The answer - both to city centre gridlock and to existing
unsatisfactory forms of community interaction - can be put into
practice, here and now.
Undoubtedly,
Critical Mass within Britain forms an important part of a much
broader anti-roads movement, which - whilst it continues today -
was at its most intensely vibrant during the mid-1990s. As
such, it has contributed to shifting understandings of the place
of the car in our cities. Today, for example, almost noone
in Britain would dispute both that the car is a problem, and that
the personal freedom to drive where you want, when you want must
inevitably come to an end. But Critical Mass, or something
very much like it, still clearly has an important place within
the protest cultures of Britain's cities. In Lancaster, as
an occasional rather than regular action, Critical Mass is no
longer these days always referred to as Critical Mass. The
various flyers circulating in advance of the ride of June 18th
1999, for example, mentioned an 'Urban Promenade' and 'The
Call-it-what-you-want' ride. Importantly, though, the idea
that lots of people riding around our city centre is an
incredibly effective way of taking action is now firmly embedded
within the repertoires of a generation of activists.
Wherever it takes
place, the Mass announces actually-existing alternatives to
'business-as-usual'. The priorities and values of
subterranean networks, committed to the cultivation of liberatory
struggles for social and ecological justice, are paraded and - as
in all good parades - succeed in stopping the traffic. And
most importantly, Critical Mass helps to build and nourish those
moral and political communities which engage in very many
different protests, plans and projects for grassroots social
change.
So what are the
possible future paths for Lancaster Critical Mass?
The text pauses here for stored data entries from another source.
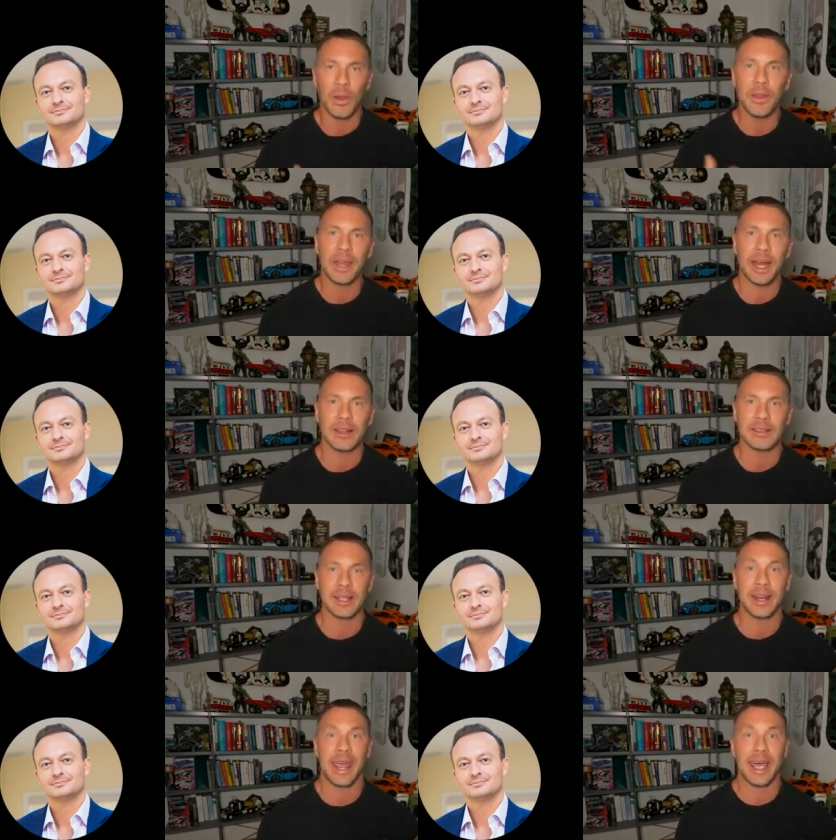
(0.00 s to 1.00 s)
Speaker 1: the dentists
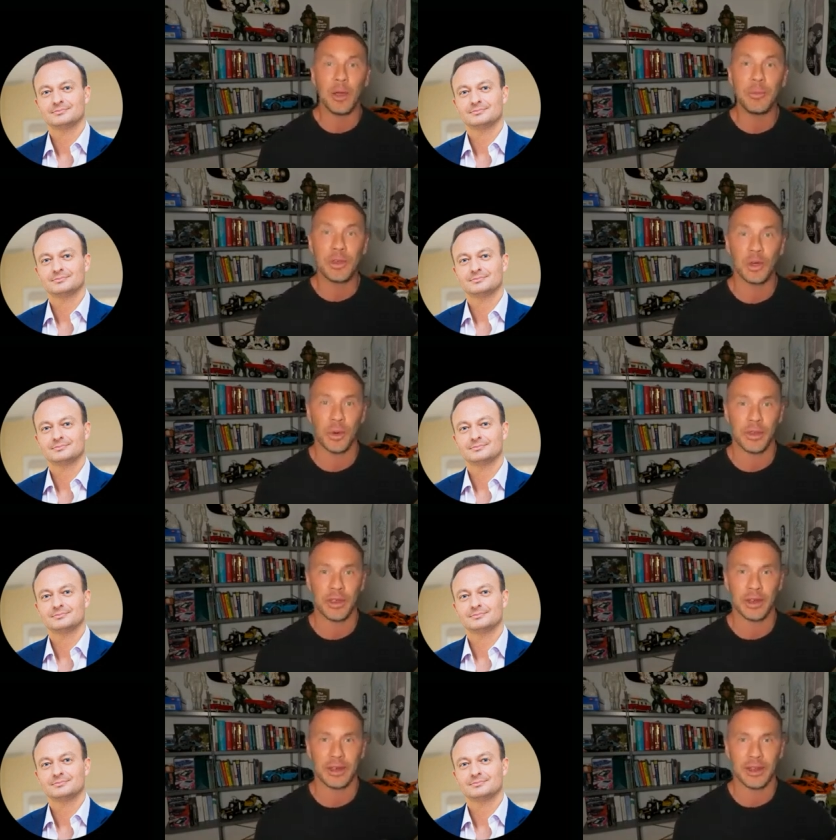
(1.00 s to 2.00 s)
that help you with
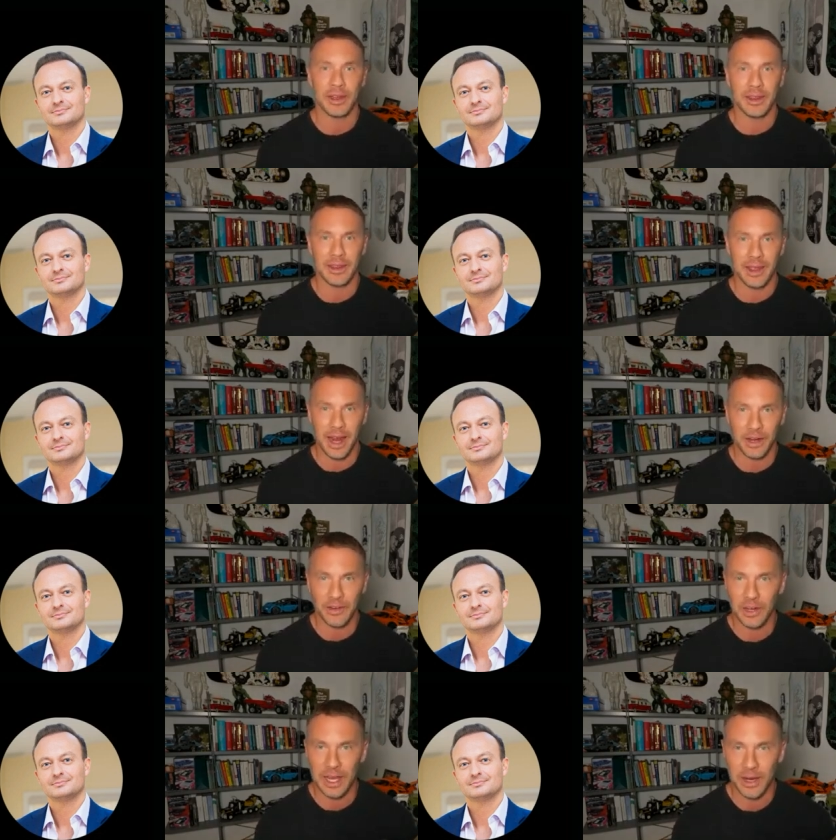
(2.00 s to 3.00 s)
it, they're
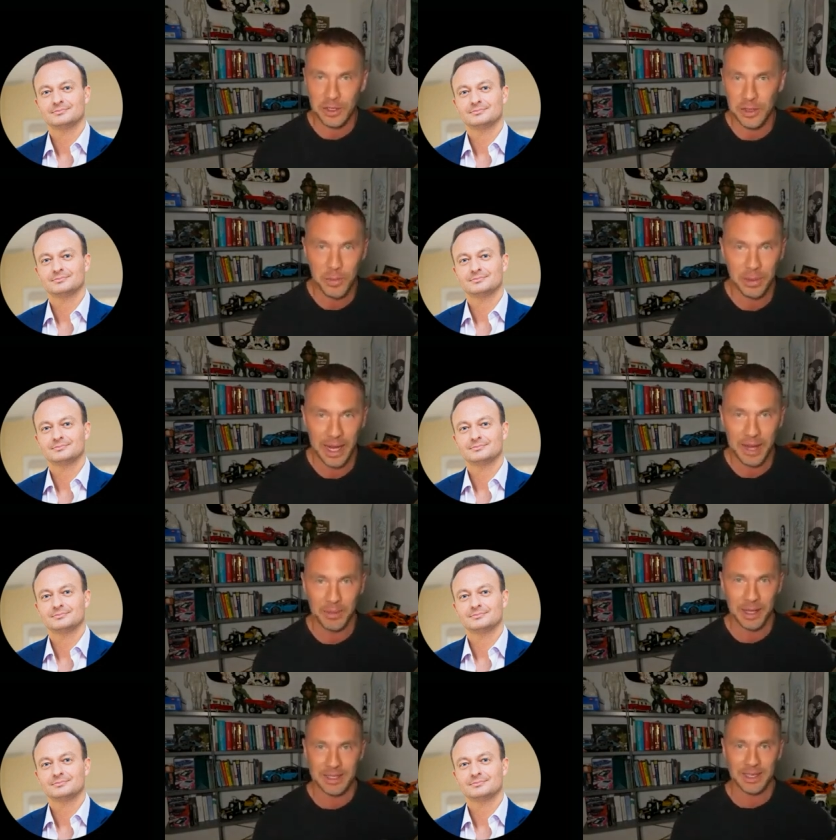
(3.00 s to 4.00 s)
actually not to
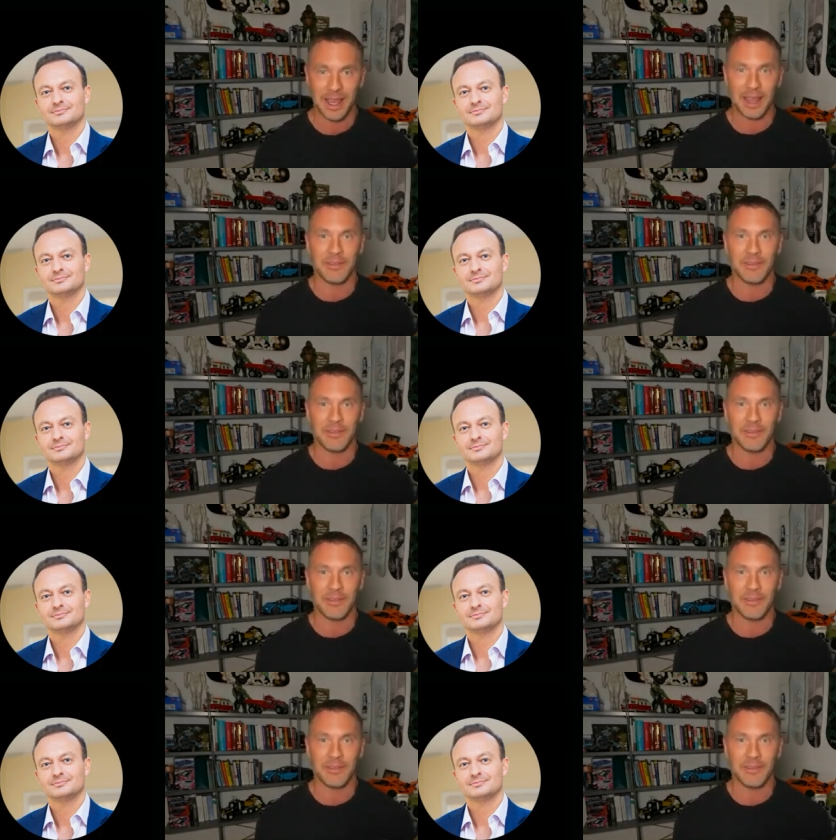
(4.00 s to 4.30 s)
blame. It's a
I think
its capacity to make protest participatory will almost certainly
see its continuation as an important strategy in future days of
action. But there are also clear ways in which it could be
made, should there be a bicycle entrepreneur so inclined, more
populist and large scale. It's always felt ironic to me
that, given Critical Mass is consistent with all kinds of
government policy - to do with Local Agenda 21, reducing car
dependency, building participation in sustainability and
reinvigorating city centres - it has sometimes met with such
hostility from the authorities (actually, in Lancaster it feels
like we provide the local constabulary with a rare opportunity to
test their procedures for dealing with civil disturbances).
With its
developing car-free transport infrastructure, the local district
is becoming more popular with leisure cyclists. Such people
form a potentially mobilisable base for mass participation bike
rides which might inculcate the idea that cycling is a viable
means of transport in the next generation, who are currently
growing up with the idea that cyclists are an extinct or at least
endangered species of road user. More intense local
promotion of 'Car Free Day' and similar events might also see
something not unlike an officially sanctioned Critical Mass
bringing more people by bike into and around the city centre.
But, in the more immediate future, I have a feeling that Critical
Mass will dust itself down and wheel itself out for another dose
of bicycle carnival sometime fairly soon.